**Required action**. The line containing "[3.60-4.50s]" marks the end; return exactly every line from the start of the records up to and including it, but no pictures.

**Records supplied**.

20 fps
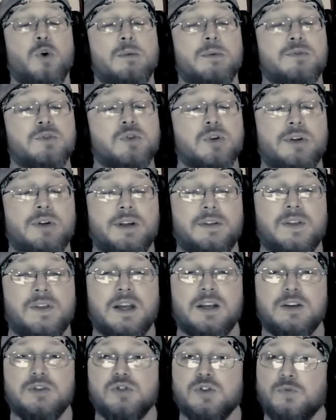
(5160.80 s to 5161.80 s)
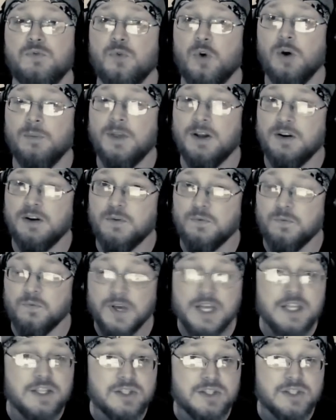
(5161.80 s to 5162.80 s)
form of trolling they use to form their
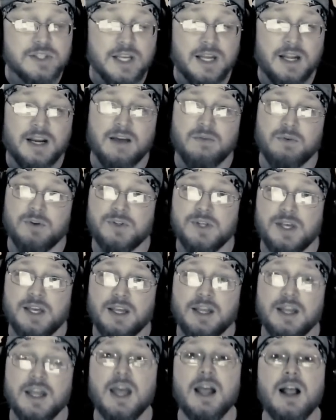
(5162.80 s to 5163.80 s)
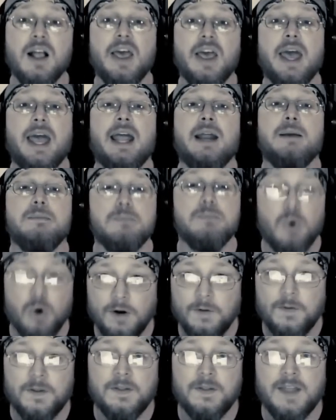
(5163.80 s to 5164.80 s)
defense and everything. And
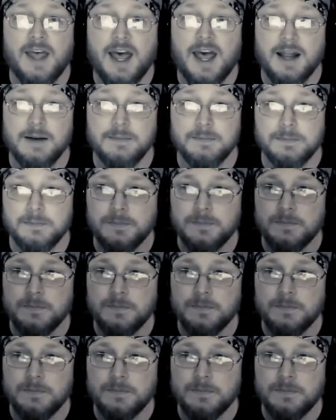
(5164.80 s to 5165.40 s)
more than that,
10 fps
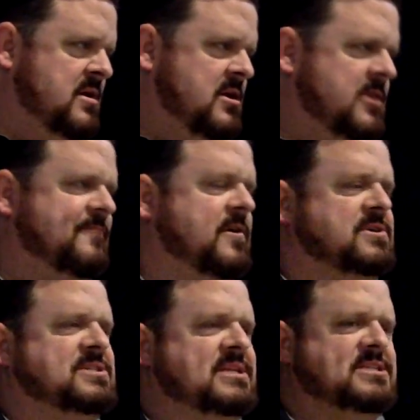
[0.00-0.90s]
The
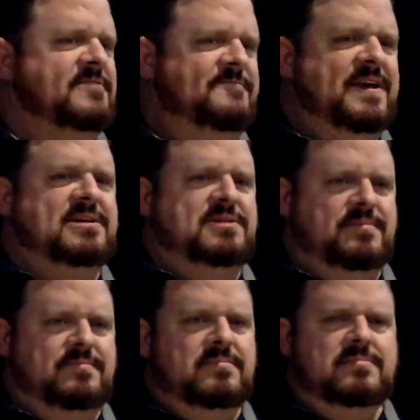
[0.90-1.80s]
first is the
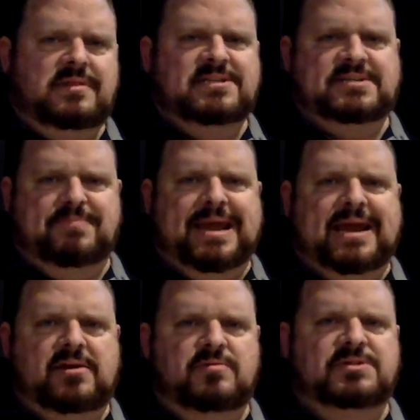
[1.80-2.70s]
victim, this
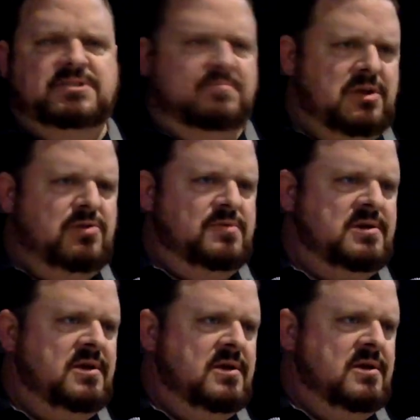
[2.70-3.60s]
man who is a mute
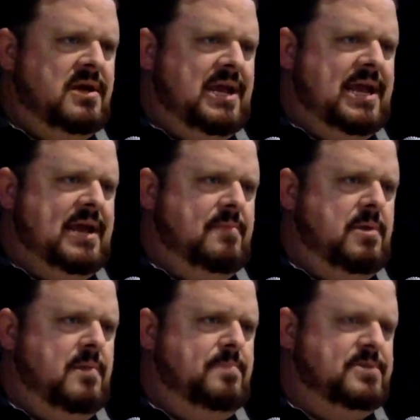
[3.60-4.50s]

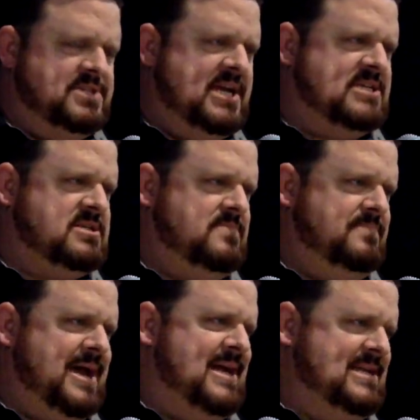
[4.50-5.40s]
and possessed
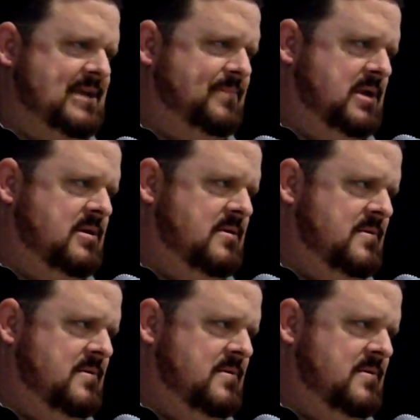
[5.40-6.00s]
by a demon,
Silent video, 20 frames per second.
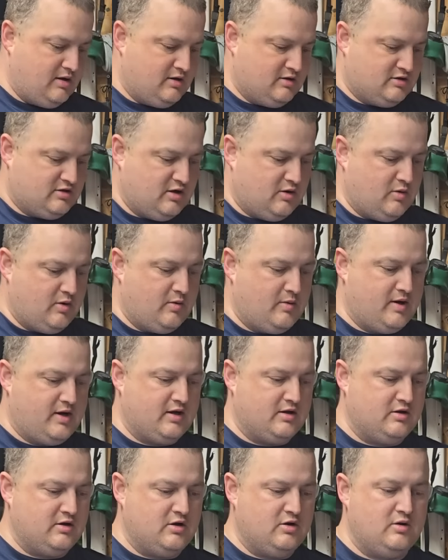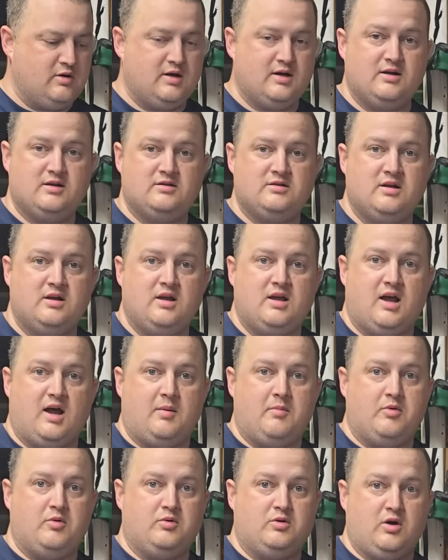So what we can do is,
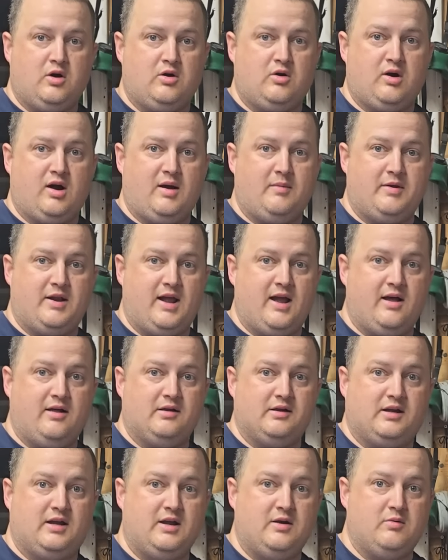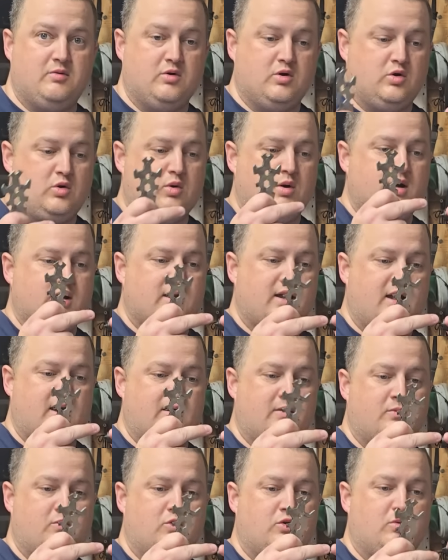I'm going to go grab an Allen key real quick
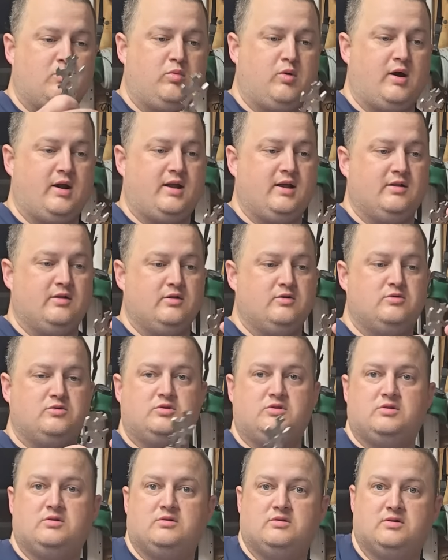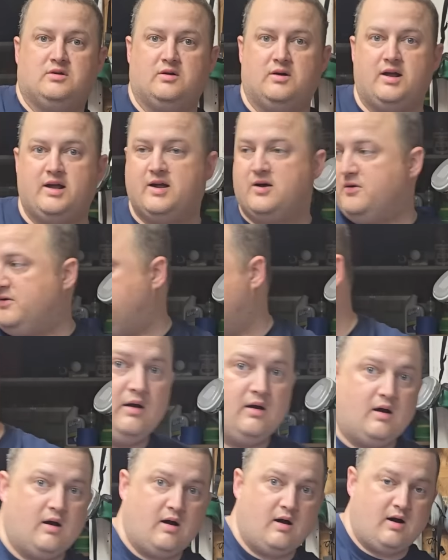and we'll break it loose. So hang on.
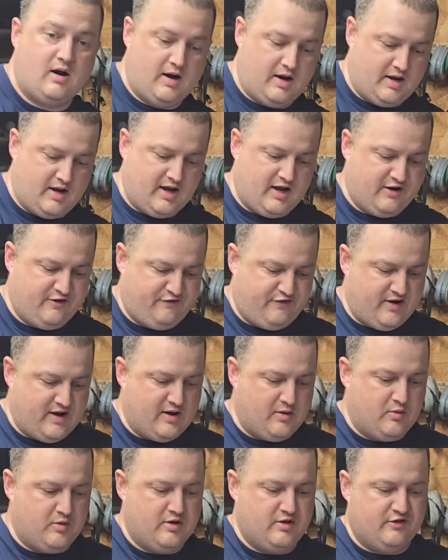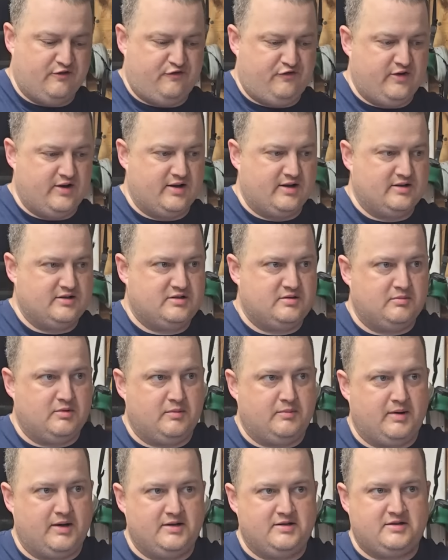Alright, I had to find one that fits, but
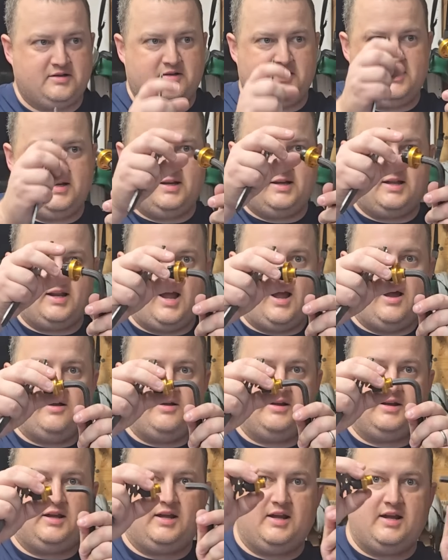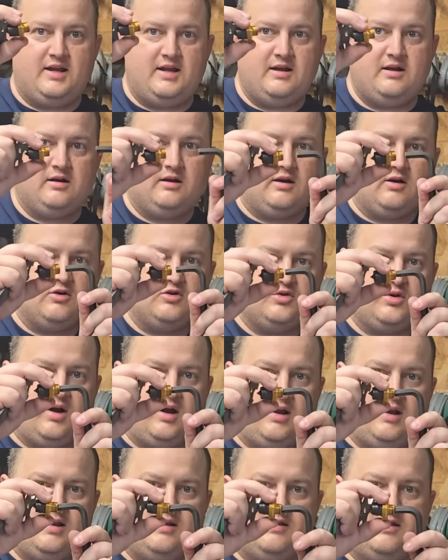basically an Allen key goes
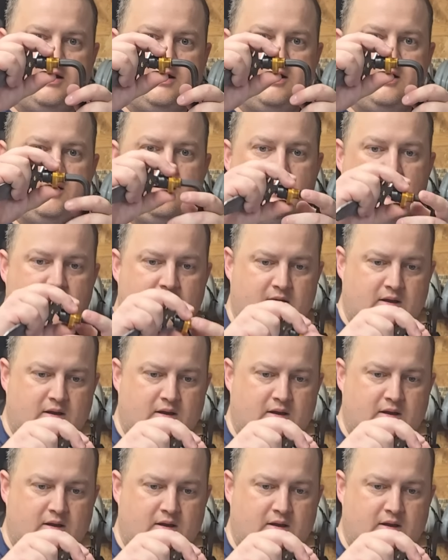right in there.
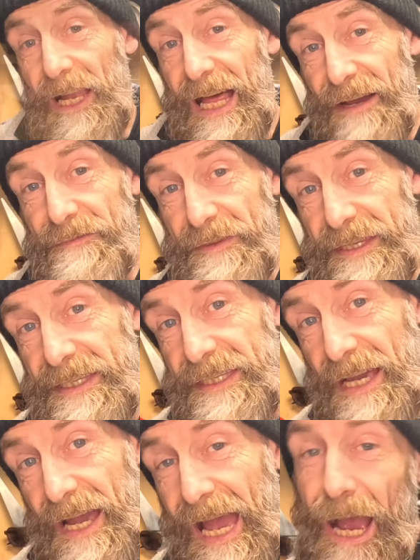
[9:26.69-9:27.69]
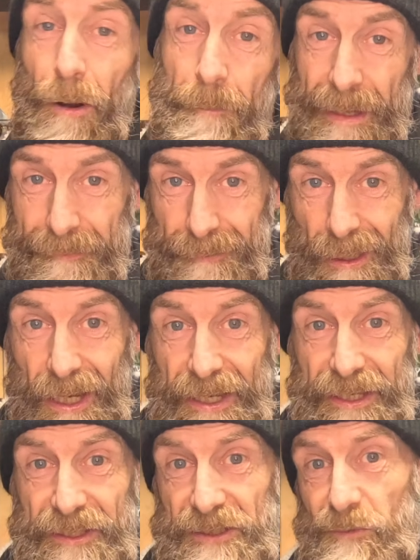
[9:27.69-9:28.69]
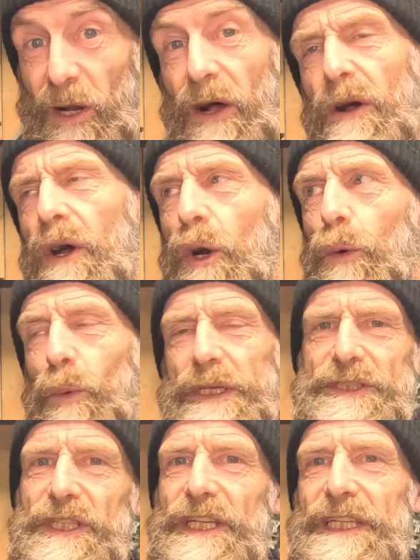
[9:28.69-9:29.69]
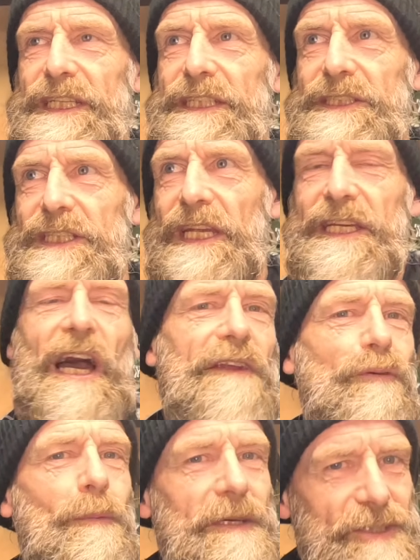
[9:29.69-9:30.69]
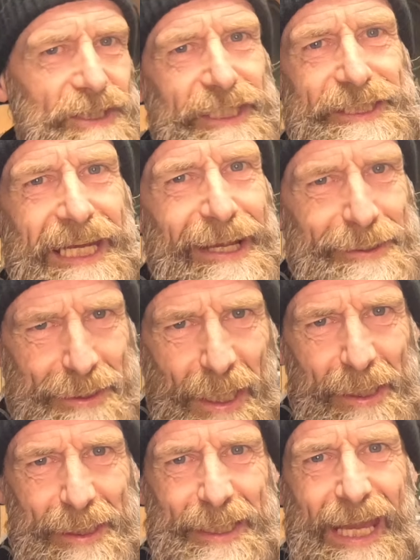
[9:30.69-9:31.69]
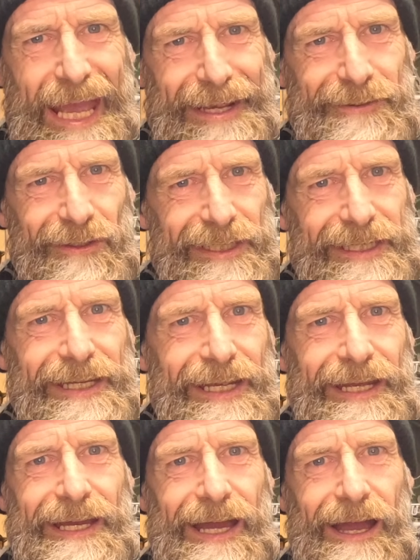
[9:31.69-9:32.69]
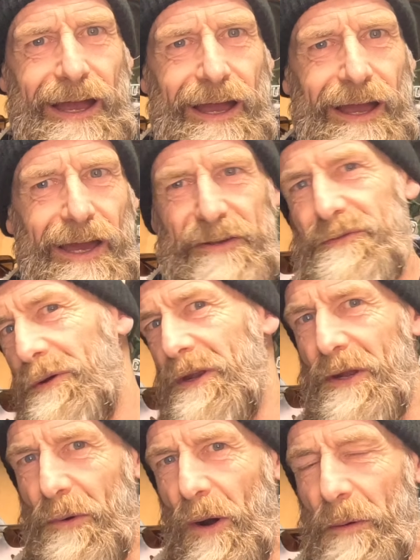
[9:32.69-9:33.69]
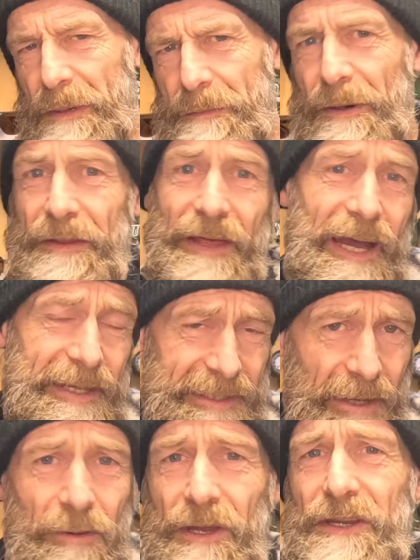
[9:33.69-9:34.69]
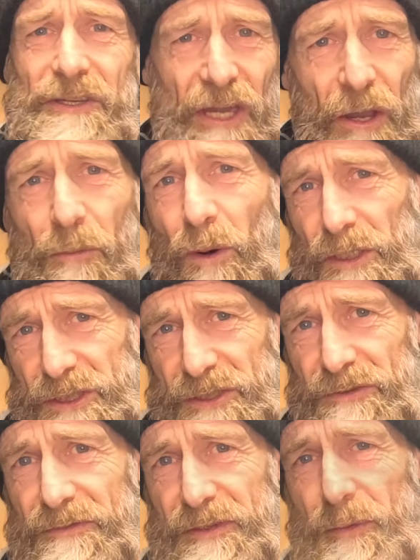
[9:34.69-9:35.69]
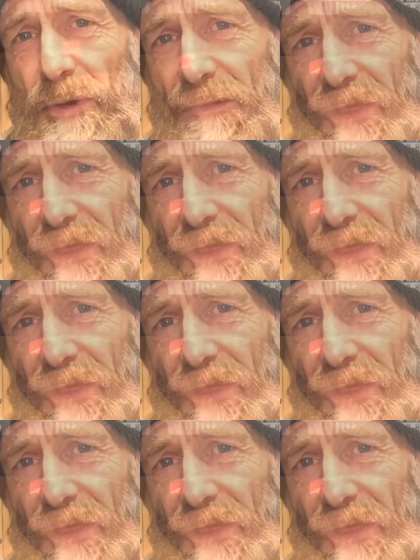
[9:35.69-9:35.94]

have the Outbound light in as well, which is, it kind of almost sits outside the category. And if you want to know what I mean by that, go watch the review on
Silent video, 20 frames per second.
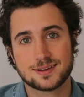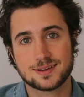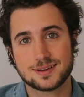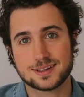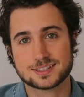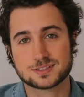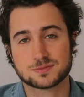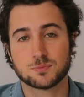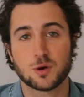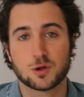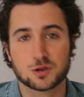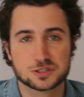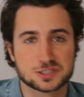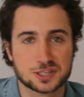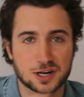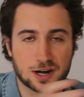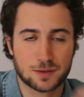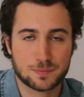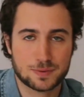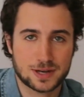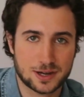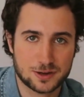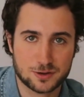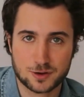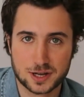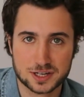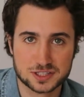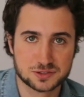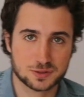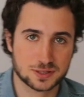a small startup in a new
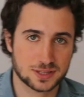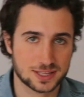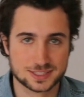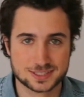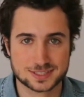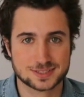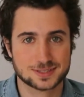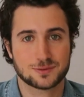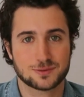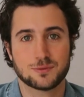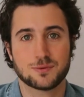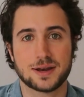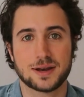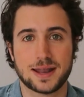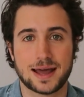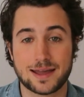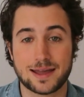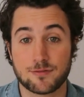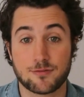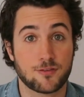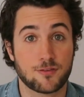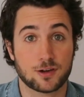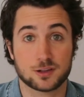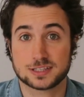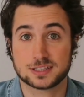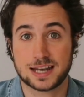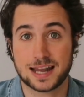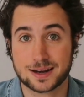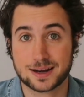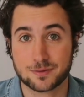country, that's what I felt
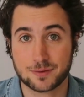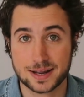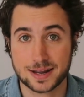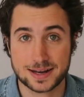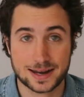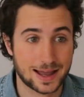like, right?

**Solution to this exercise**.
20 fps
(5160.80 s to 5161.80 s)
(5161.80 s to 5162.80 s)
form of trolling they use to form their
(5162.80 s to 5163.80 s)
(5163.80 s to 5164.80 s)
defense and everything. And
(5164.80 s to 5165.40 s)
more than that,
10 fps
[0.00-0.90s]
The
[0.90-1.80s]
first is the
[1.80-2.70s]
victim, this
[2.70-3.60s]
man who is a mute
[3.60-4.50s]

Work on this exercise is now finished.